The best indicator of Republican John McCain's surprisingly strong presidential prospects in what should be a slam-dunk Democratic year is not his solid general-election poll numbers but rather the increasingly shrill attacks from Democrats.
The latest was a grotesque slam from Barack Obama supporter Sen. John D. Rockefeller IV of West Virginia. In a newspaper interview in his home state, Rockefeller let loose this stinker: "McCain was a fighter pilot, who dropped laser-guided missiles from 35,000 feet. He was long gone when they hit.

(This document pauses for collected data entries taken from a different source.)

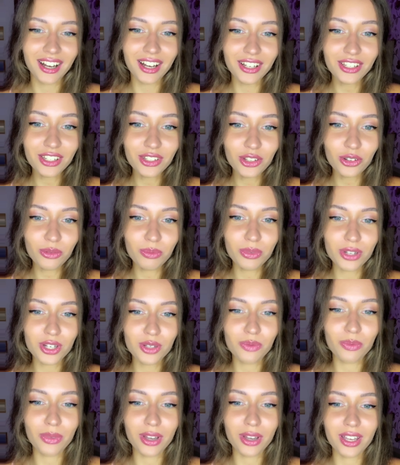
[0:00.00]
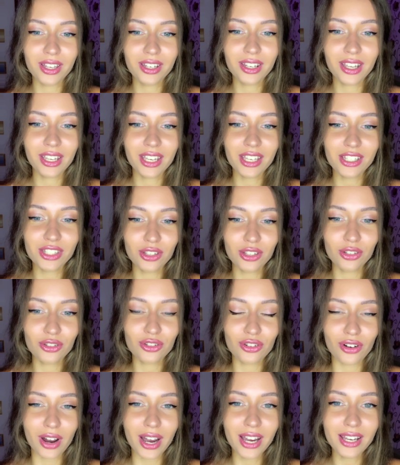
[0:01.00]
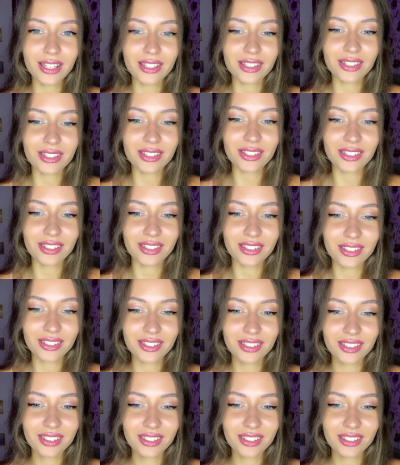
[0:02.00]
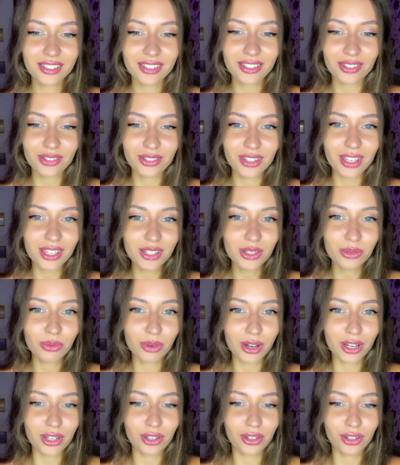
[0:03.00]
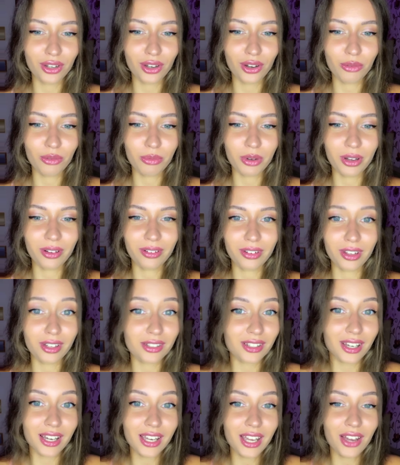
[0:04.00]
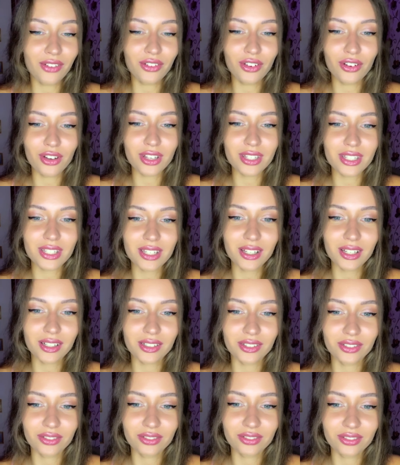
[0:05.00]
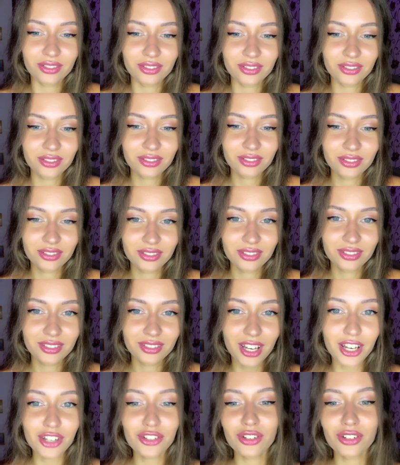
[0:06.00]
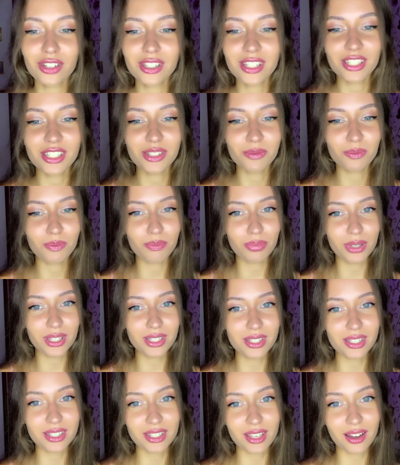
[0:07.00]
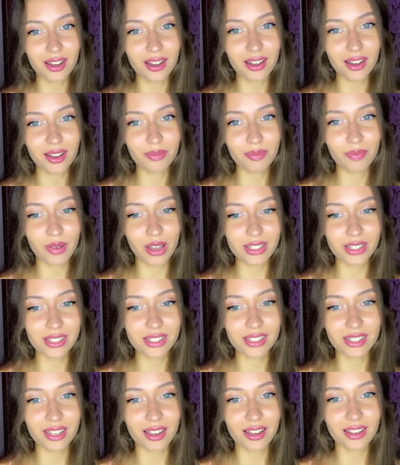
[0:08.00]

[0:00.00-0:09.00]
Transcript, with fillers: I don't know, Beatman. I guess you tried. So that's why you know about it. I have no idea. I tried just pizza, pasta,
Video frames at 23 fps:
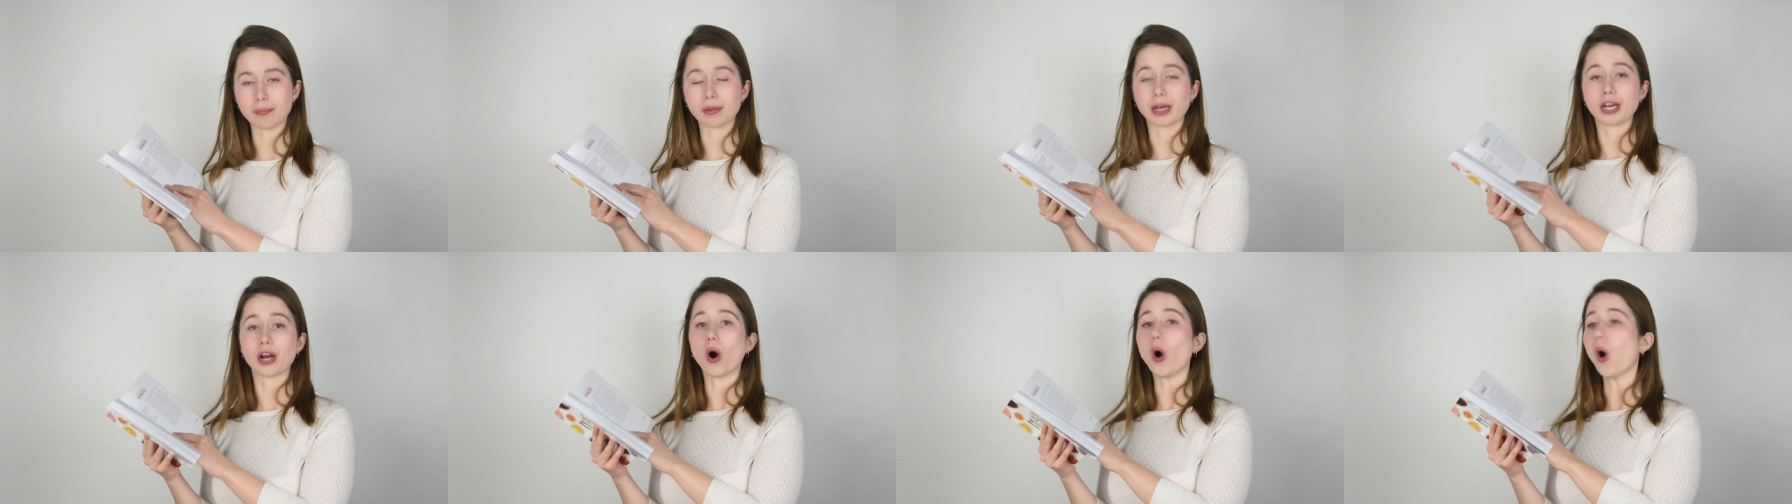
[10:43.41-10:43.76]

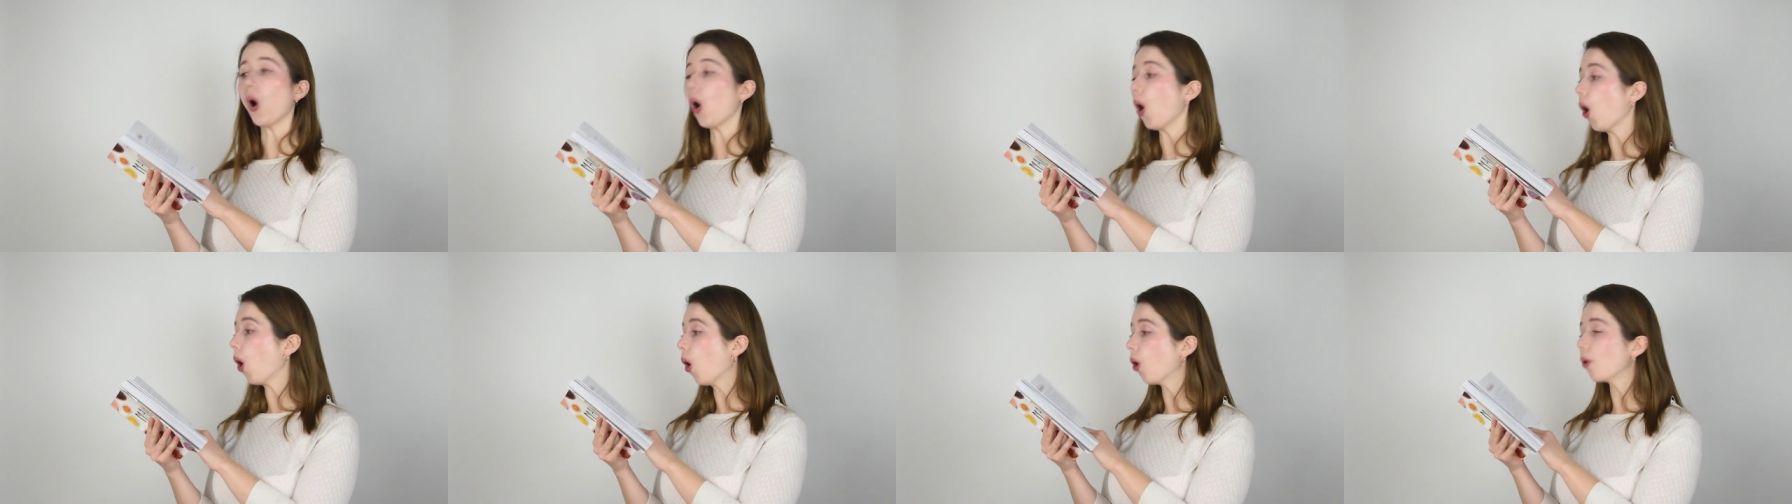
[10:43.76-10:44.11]
Like,
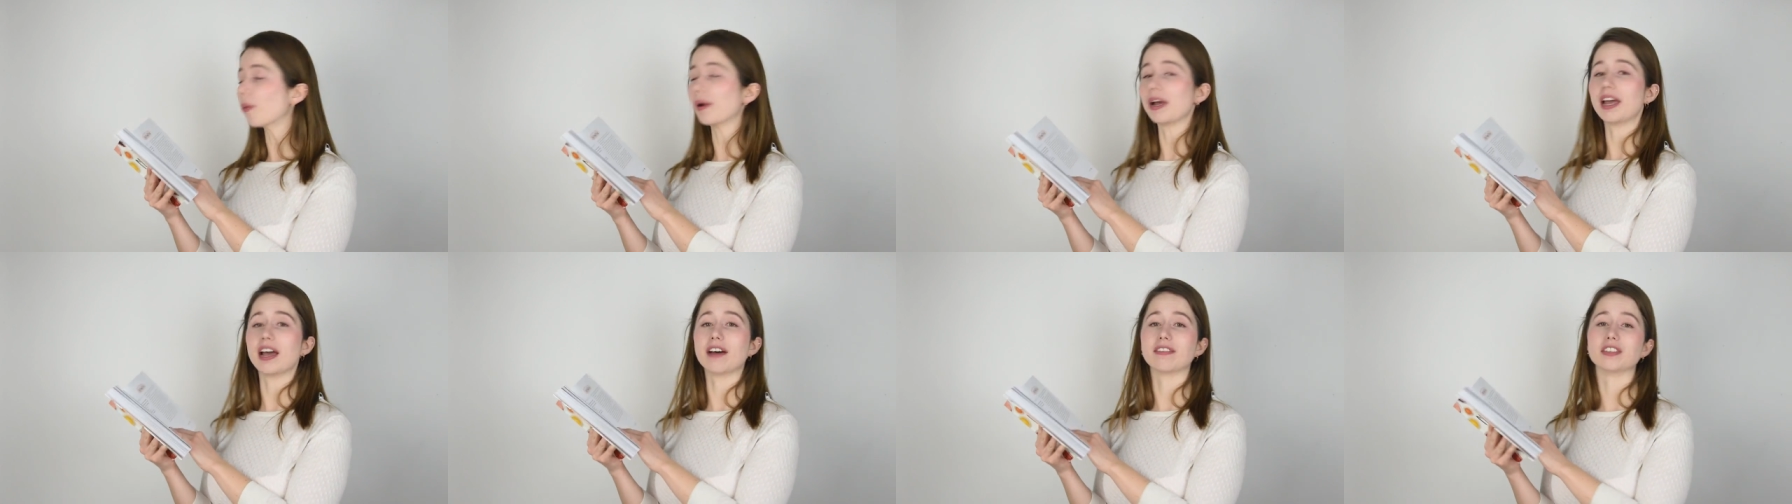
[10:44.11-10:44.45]
oh
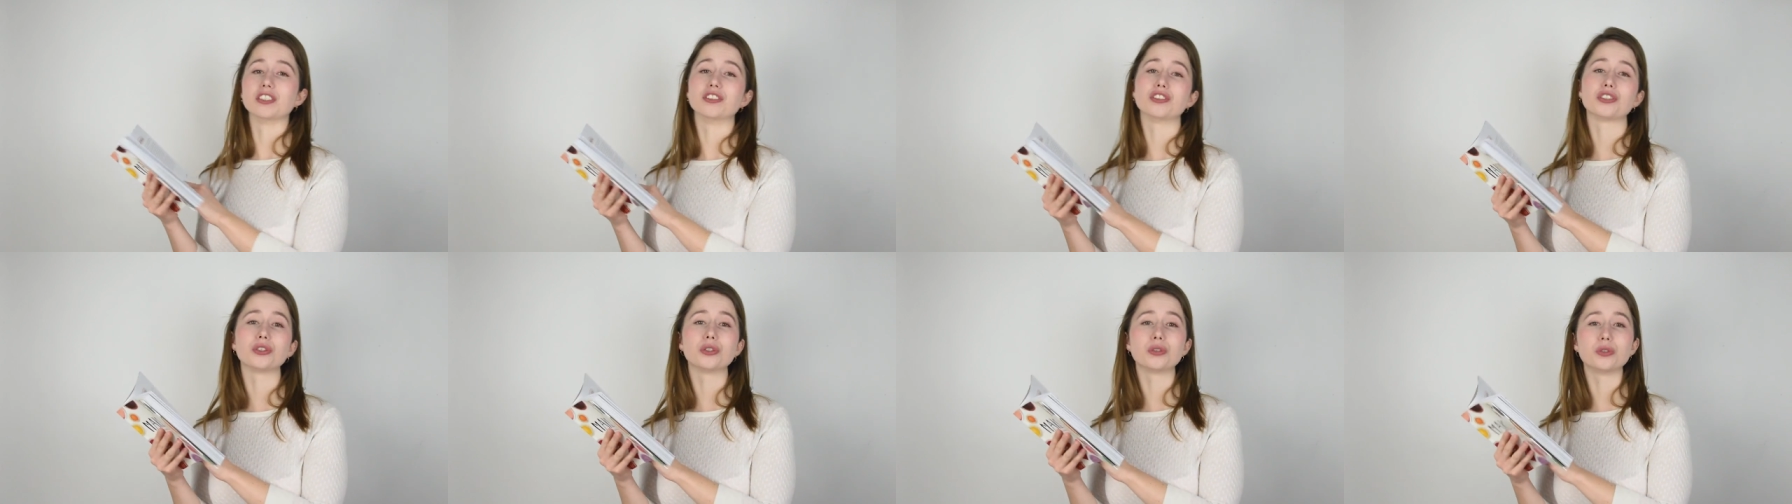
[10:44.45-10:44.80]
my
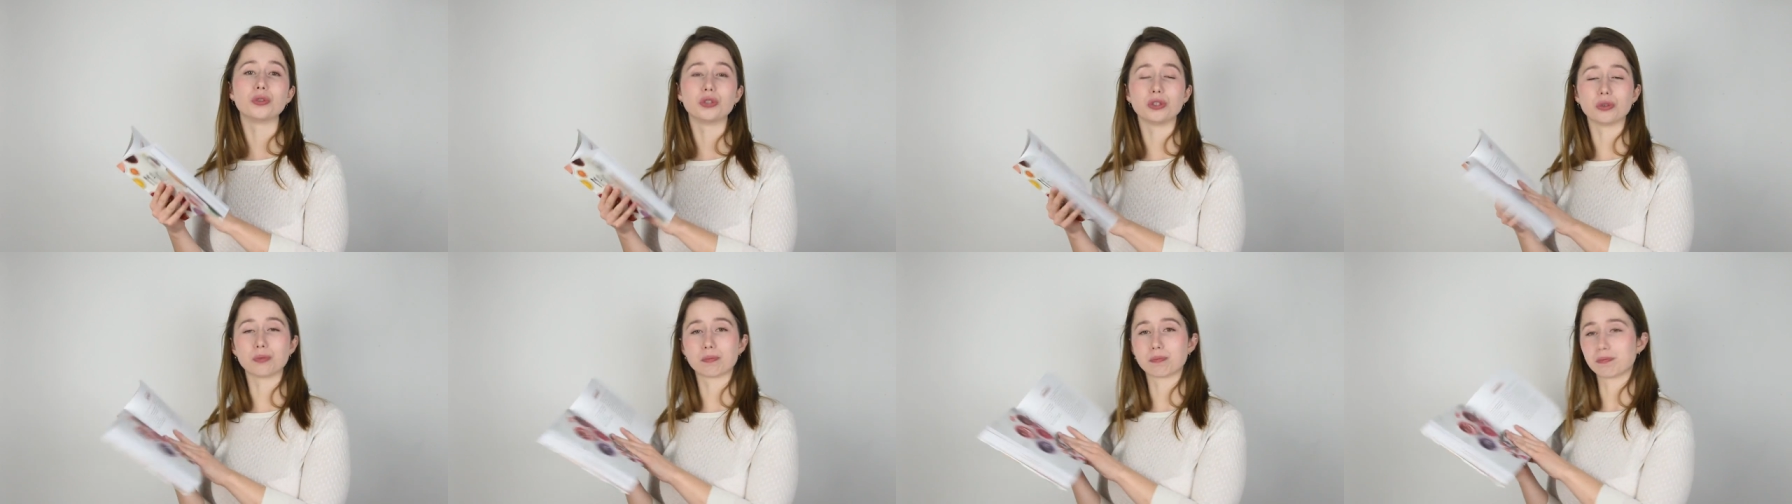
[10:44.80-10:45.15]
heavens, you
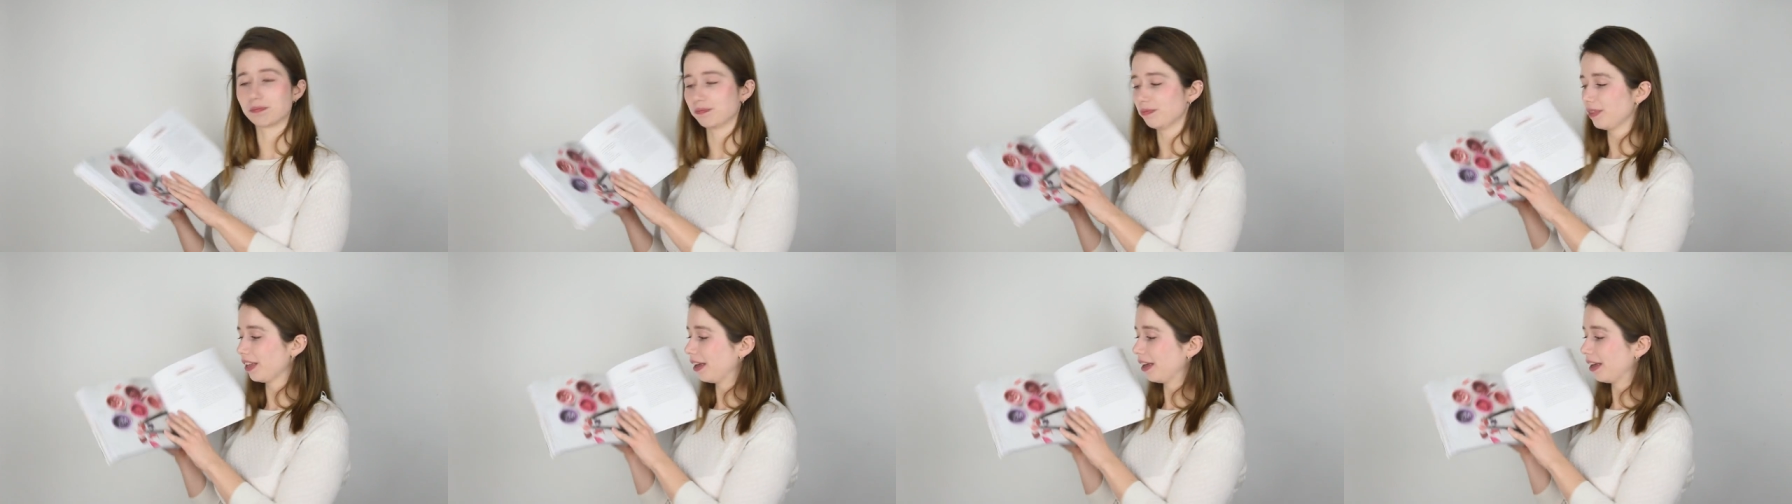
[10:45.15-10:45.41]
you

What happened when they get to the ground? He doesn't know. You have to care about the lives of people. McCain never gets into those issues."
Never mind that laser-guided missiles hadn't been invented during the Vietnam war. Bombing is a part of warfare, and McCain was serving his country as have legions of other bomber airmen. Rockefeller smeared them all. One further point: McCain was a prisoner of war in Hanoi when U.S. planes bombed the city, on the orders of McCain's admiral father.
So wrong was this that Rockefeller not only quickly apologized, but his office also later made a point of saying that McCain had accepted his apology.
Last week, Air America host Ed Schultz called McCain "a warmonger" in a warm-up speech before an Obama appearance at a state Democratic Party convention in North Dakota.
Huntley goes on to explain that the great orator Barack Obama left it to his campaign spokespeople to meekly denounce these slurs. Meanwhile, Obama complains about the "snippets" of incendiary comments made by his spiritual advisor, the Reverend Jeremiah Wright, being played and replayed in the electronic media.
But Obama sees no problem with distorting McCain's "100 years in Iraq" comment.
This is Obama's "new kind of politics."